Build your first text-to-image searcher with TensorFlow Lite Model Maker

On-device machine learning uses a simplified version of cloud-based machine learning.

An on-device embedding based search package is been introduced by Tensorflow which could be run on android, ios and web applications. It runs with help of the Edge ML technique. This on-device package could help the user to search images, text or audio in just a snap of time. In this article, we would learn the implementation of on-device text-to-image search with TensorflowLite. Following are the topics to be covered.

Table of contents

  1. What is Edge ML?
  2. What is an on-device search?
  3. What is the TensorFlow Lite model maker?
  4. Building on-device text-to-image search model

Let’s start with understanding Edge ML.


Sign up for your weekly dose of what's up in emerging technology.

What is Edge ML?

The growth of IoT brought an explosion of Smart Devices linked to the Cloud, but the network was not yet prepared to handle this spike in demand. Cloud networks were overburdened, and businesses ignored critical Cloud computing problems such as security. Edge ML is the solution.

Edge ML is a technology that allows Smart Devices to analyse data locally (through local servers or at the device level) utilising machine and deep learning algorithms, decreasing dependency on Cloud networks. The word edge refers to deep learning and machine learning algorithms doing processing at the device or local level which are closest to the components gathering the data.

Edge devices continue to transmit data to the Cloud as necessary, but the ability to process certain data locally enables for screening of data sent to the Cloud while also allowing for real-time data processing and reaction.

Are you looking for a complete repository of Python libraries used in data science, check out here.
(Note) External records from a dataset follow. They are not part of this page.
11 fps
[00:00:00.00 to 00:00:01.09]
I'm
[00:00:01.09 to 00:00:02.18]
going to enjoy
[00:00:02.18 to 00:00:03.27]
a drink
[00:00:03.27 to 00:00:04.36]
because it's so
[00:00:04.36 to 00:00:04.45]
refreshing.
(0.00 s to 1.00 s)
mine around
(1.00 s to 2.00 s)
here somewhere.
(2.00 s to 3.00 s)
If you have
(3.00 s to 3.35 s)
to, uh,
Usually, machine learning is performed on cloud services because it requires an intense amount of GPU and TPUs. So Tensorflow launched an on-device package which could use the device capabilities to perform the machine learning. These devices could be a mobile, laptop or embedded systems like raspberry pie, digital watches, etc. It could be said that these on-device machine learning models are simplified versions then compared to the complex cloud-based models. 

The machine learning model will use the local GPUs and CPUs to process the query of the user and search it locally. This means the model could be operated without being connected to the internet. In context to these benefits, it could be also stated that the user data would not be uploaded to any server hence data privacy.
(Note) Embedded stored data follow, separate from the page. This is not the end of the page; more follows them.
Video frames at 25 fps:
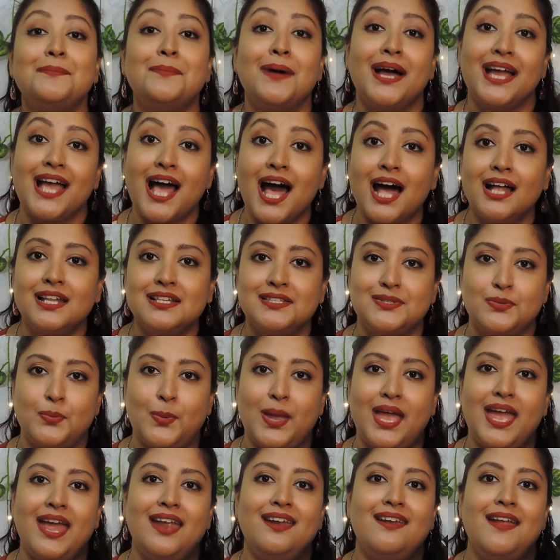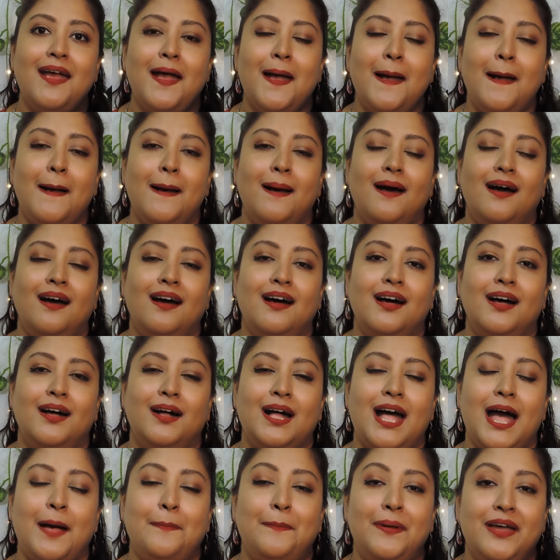my aunts wear
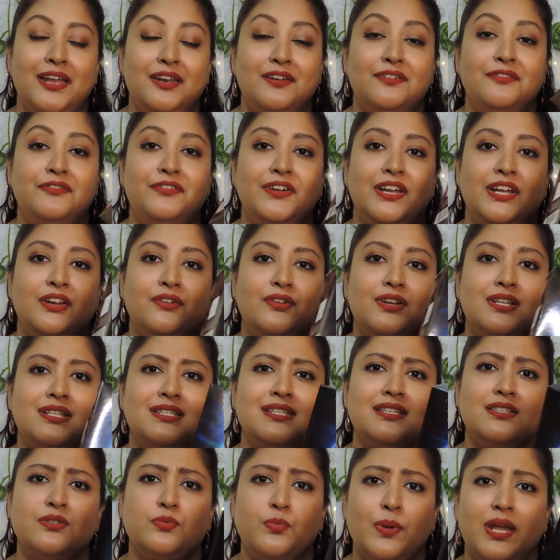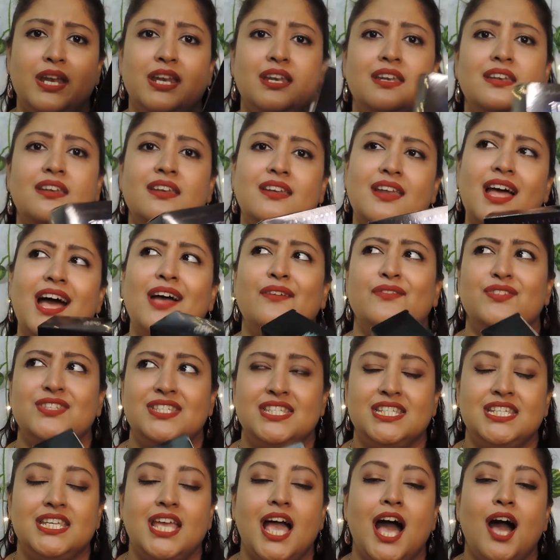apparel fragrances when I
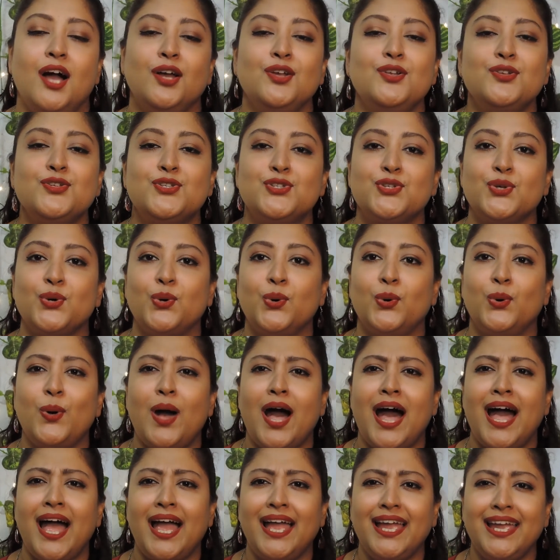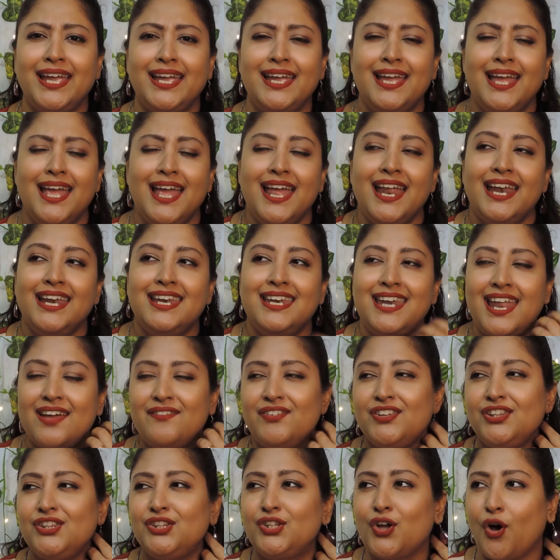was young. So I
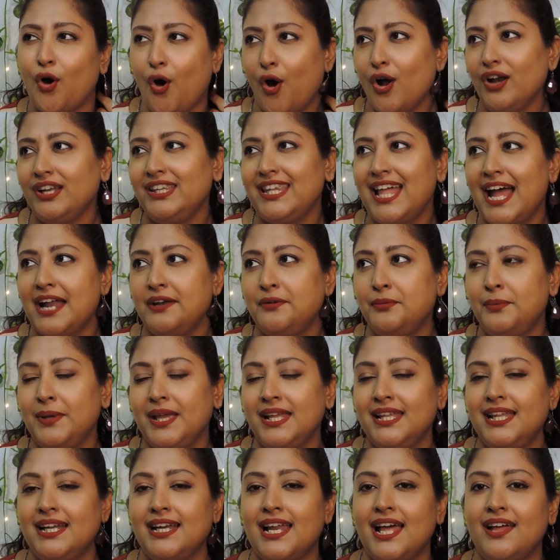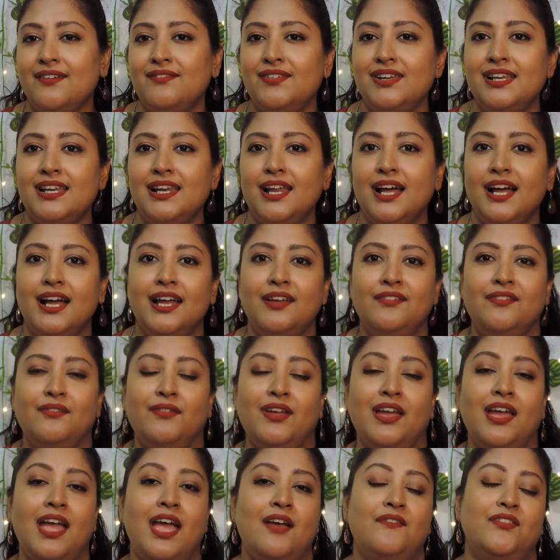never thought that way, that I will
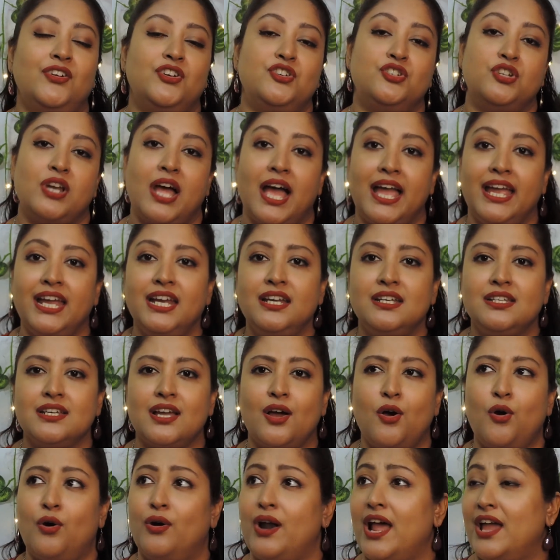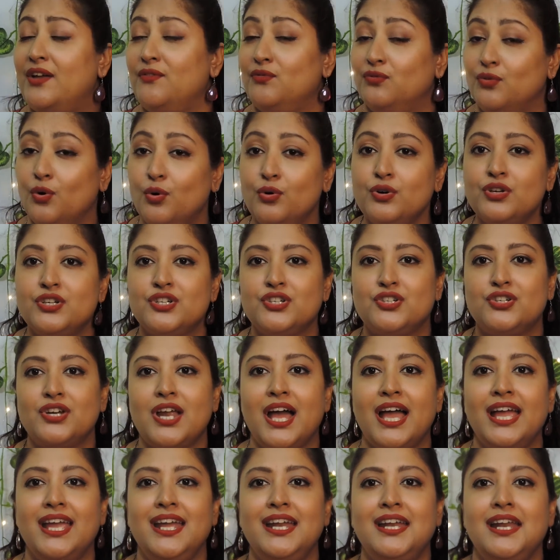ever try it or I won't
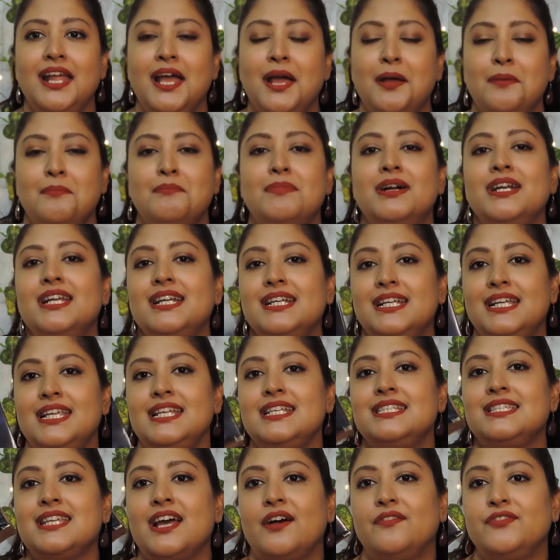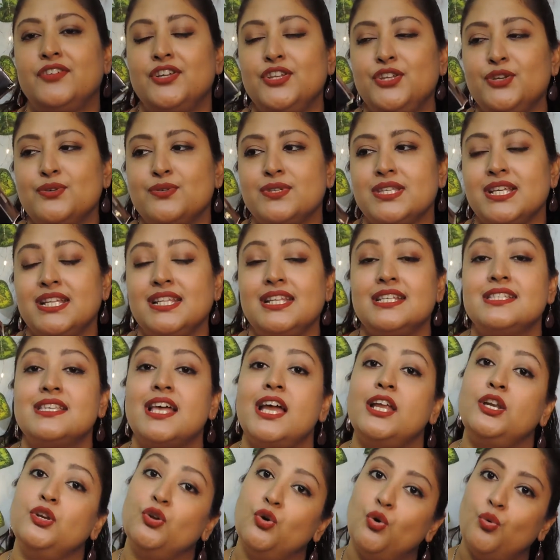try it. But at least after using this,
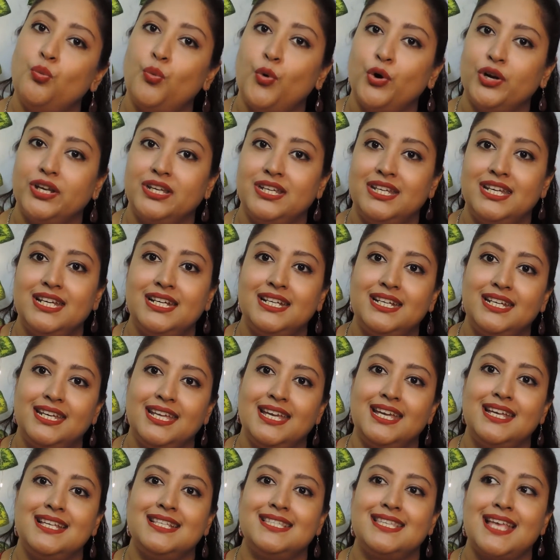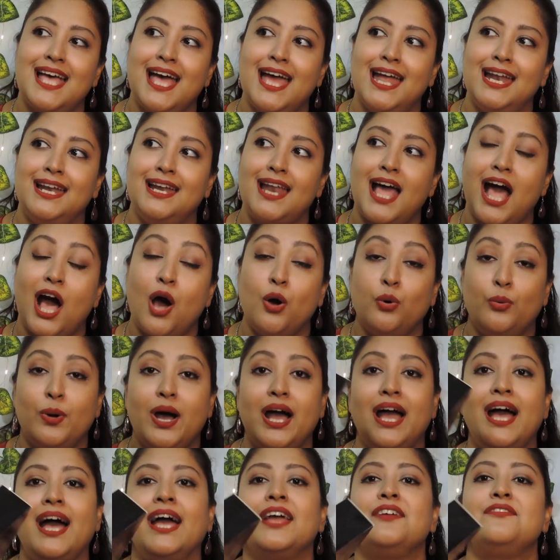I know what it is and how
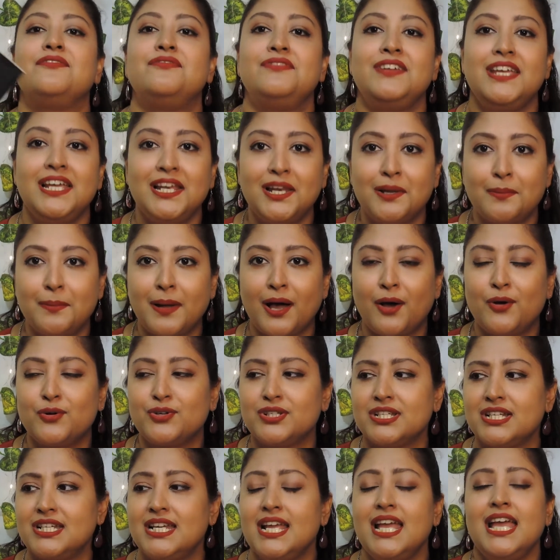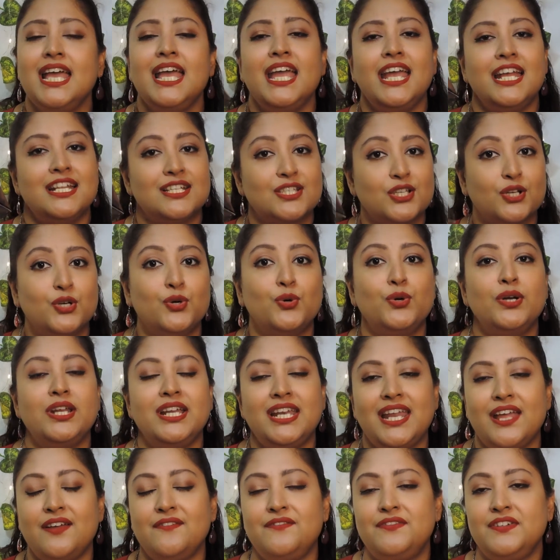I feel about it. It's good
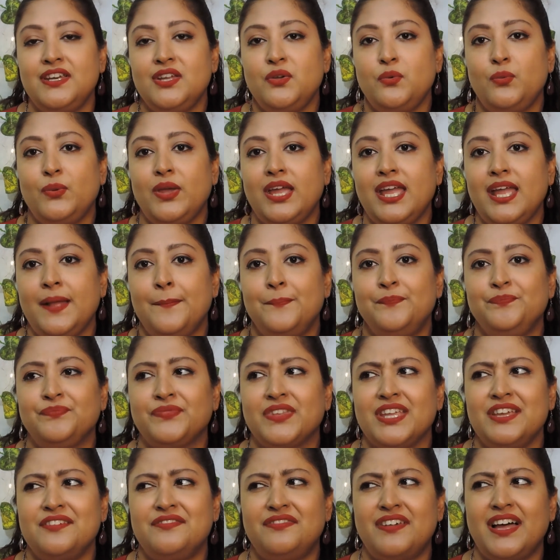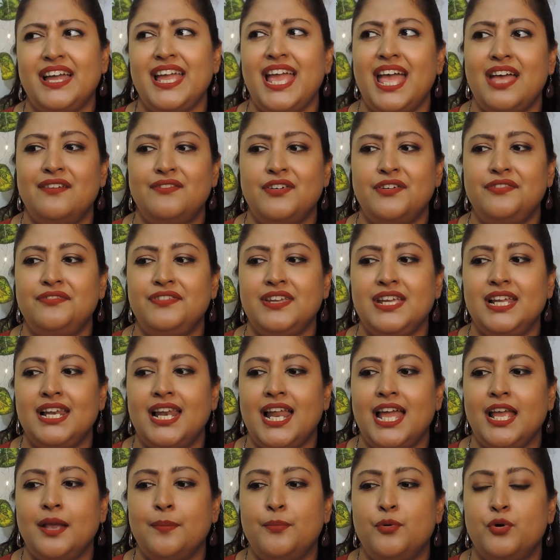in every way. If I ever feel
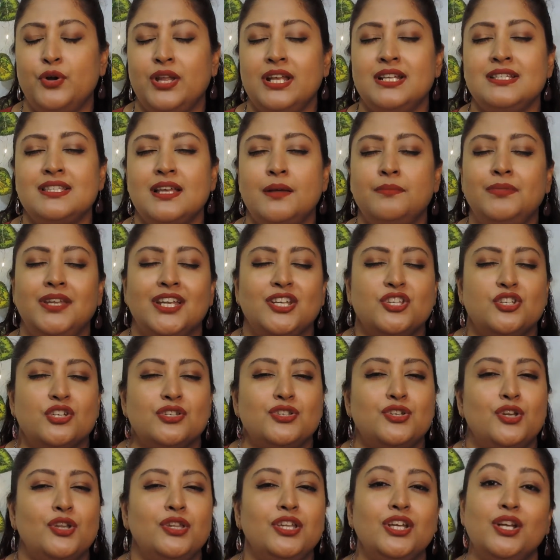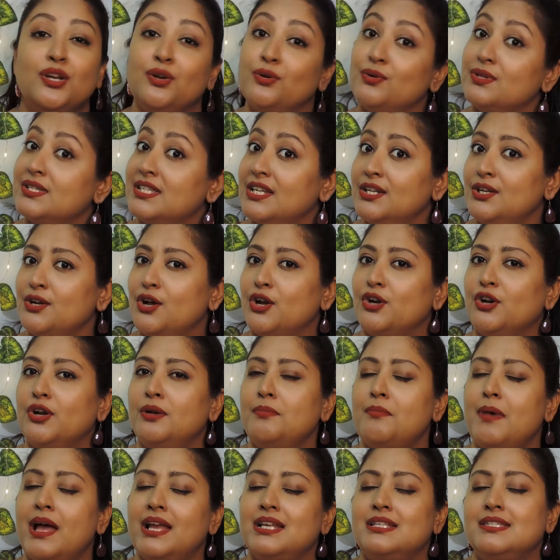like putting something just on the clothes and not
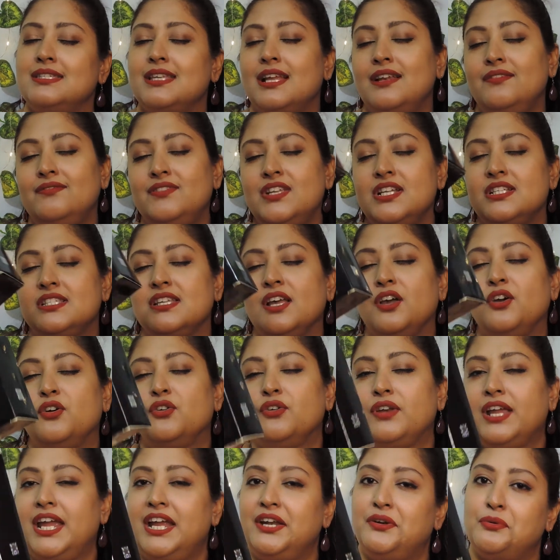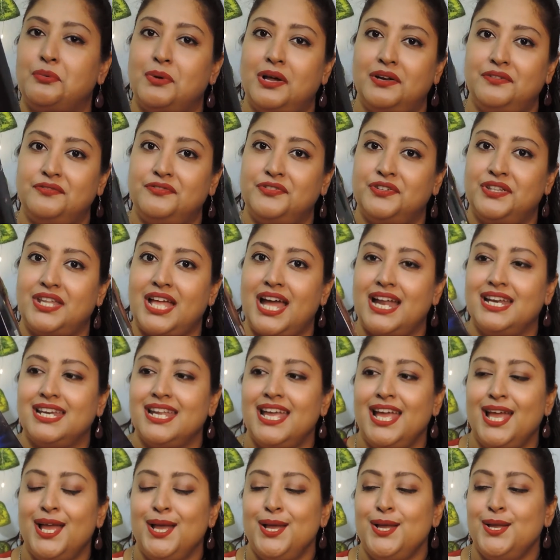on myself, it's a great one for
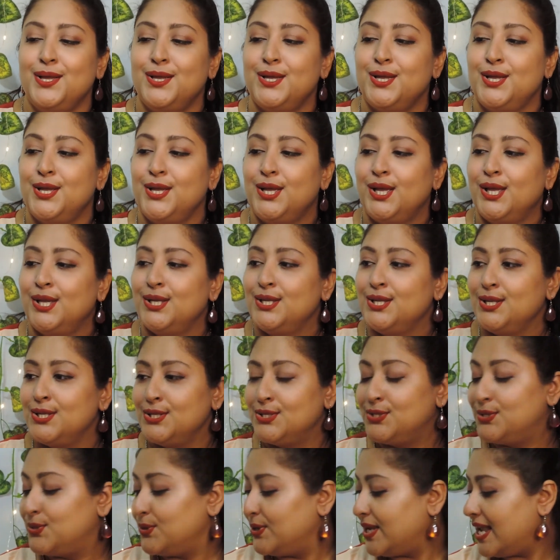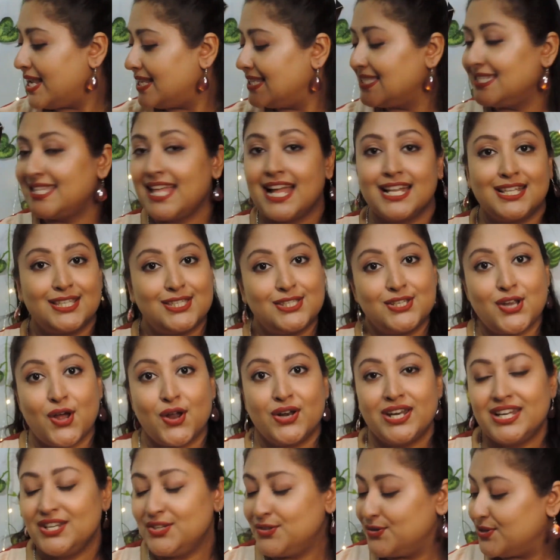that. So yes, that's
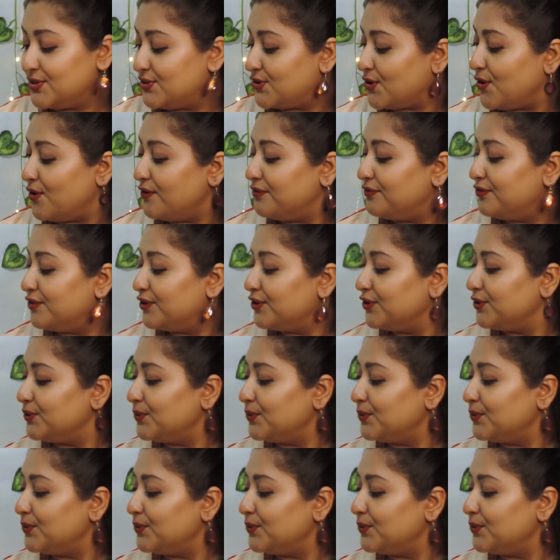Sonnet Tresor for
For example, You must have seen or used such applications which use Augmented Reality (AR) filters which help users to visualize the product and understand the product in a better way. 
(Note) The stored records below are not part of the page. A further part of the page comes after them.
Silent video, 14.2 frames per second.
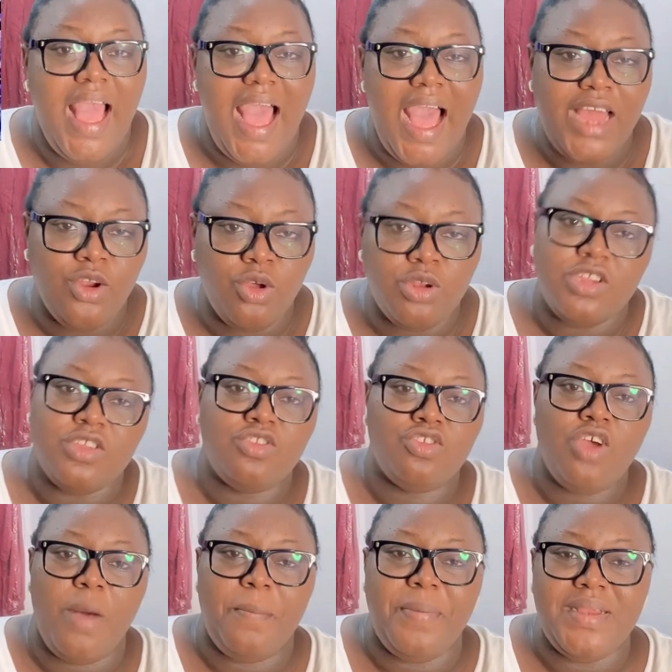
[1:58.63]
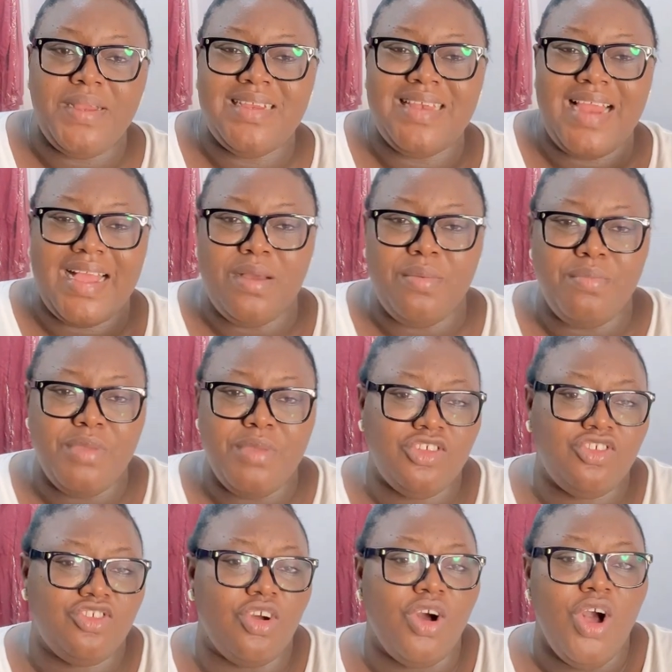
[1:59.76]
and on the top he did like a
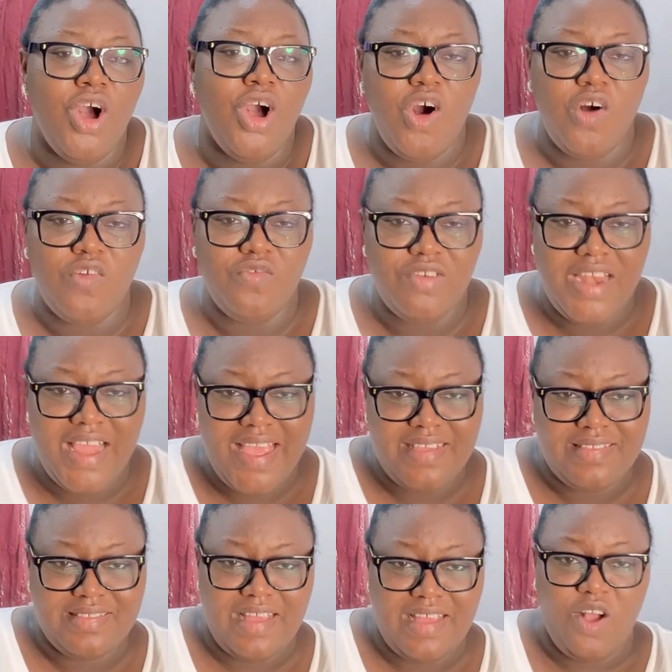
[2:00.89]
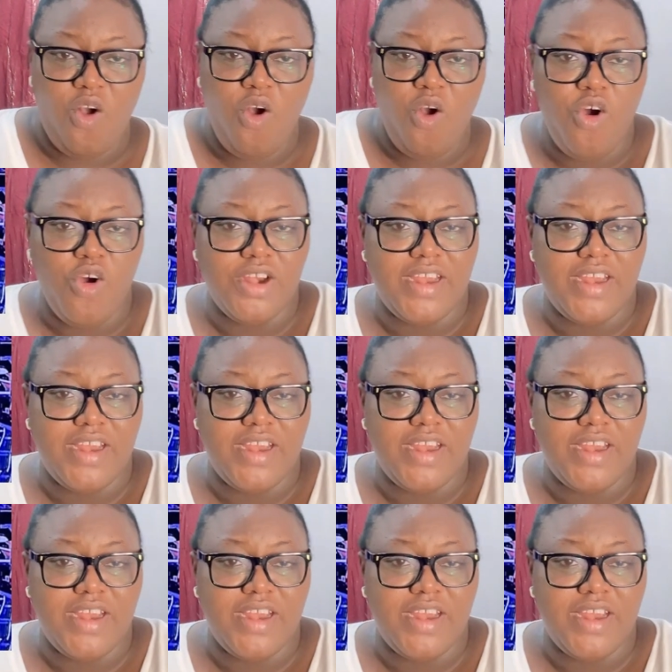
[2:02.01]
mixture of lace and cord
Let’s take another example of language translator applications like Google translator an on-device machine learning application it uses the local device to translate it could work even when the device is not connected to the internet.

What is the TensorFlow Lite model maker?

TensorFlow Lite makes use of TensorFlow models that have been compressed into a smaller, more efficient machine learning (ML) model format. TensorFlow Lite allows you to utilise pre-trained models, change existing models, or create your own TensorFlow models and then convert them to TensorFlow Lite format. When deploying a TensorFlow neural-network model for on-device ML applications, the process of adapting and converting the model to particular input data is streamlined.

TensorFlow Lite models can handle practically every task that a conventional TensorFlow model can do with a variety of input data types such as photos, video, audio, and text. 

Building on-device text-to-image search model

The whole process of building an on-device text-to-image search model could be divided into three parts which are listed below.

  1. Train an encoder model for image and text query encoding. The data which would be used is the COCO dataset.
  2. Create a Searcher model which can search images according to the text description. For this, the Model Maker Searcher API would be used.
  3. The images retrieved from the search query needed to be displayed, which will be done by the Task Library Searcher API.

Training the encoder

The encoder which will be used in this implementation is a dual encoder which could be trained on both images and text simultaneously. The image and text encoders may not produce embeddings with the same number of dimensions. They must be projected into the same embedding space. 

For embedding the text and image in the same dimensional projection, need to create functions using the TensorFlow’s ReLU (Rectified Linear Unit) which would return 0 if the input is negative, but if it is positive, it returns that value. After getting the value those values would be L2 normalized because it would be easier to retrieve them for training the dual encoder.

Create a Searcher model

This model will search the image according to the text description in the COCO dataset. The ScaNNOption model is been used for this task by the TensorFlow make model. This uses an embedding based search algorithm.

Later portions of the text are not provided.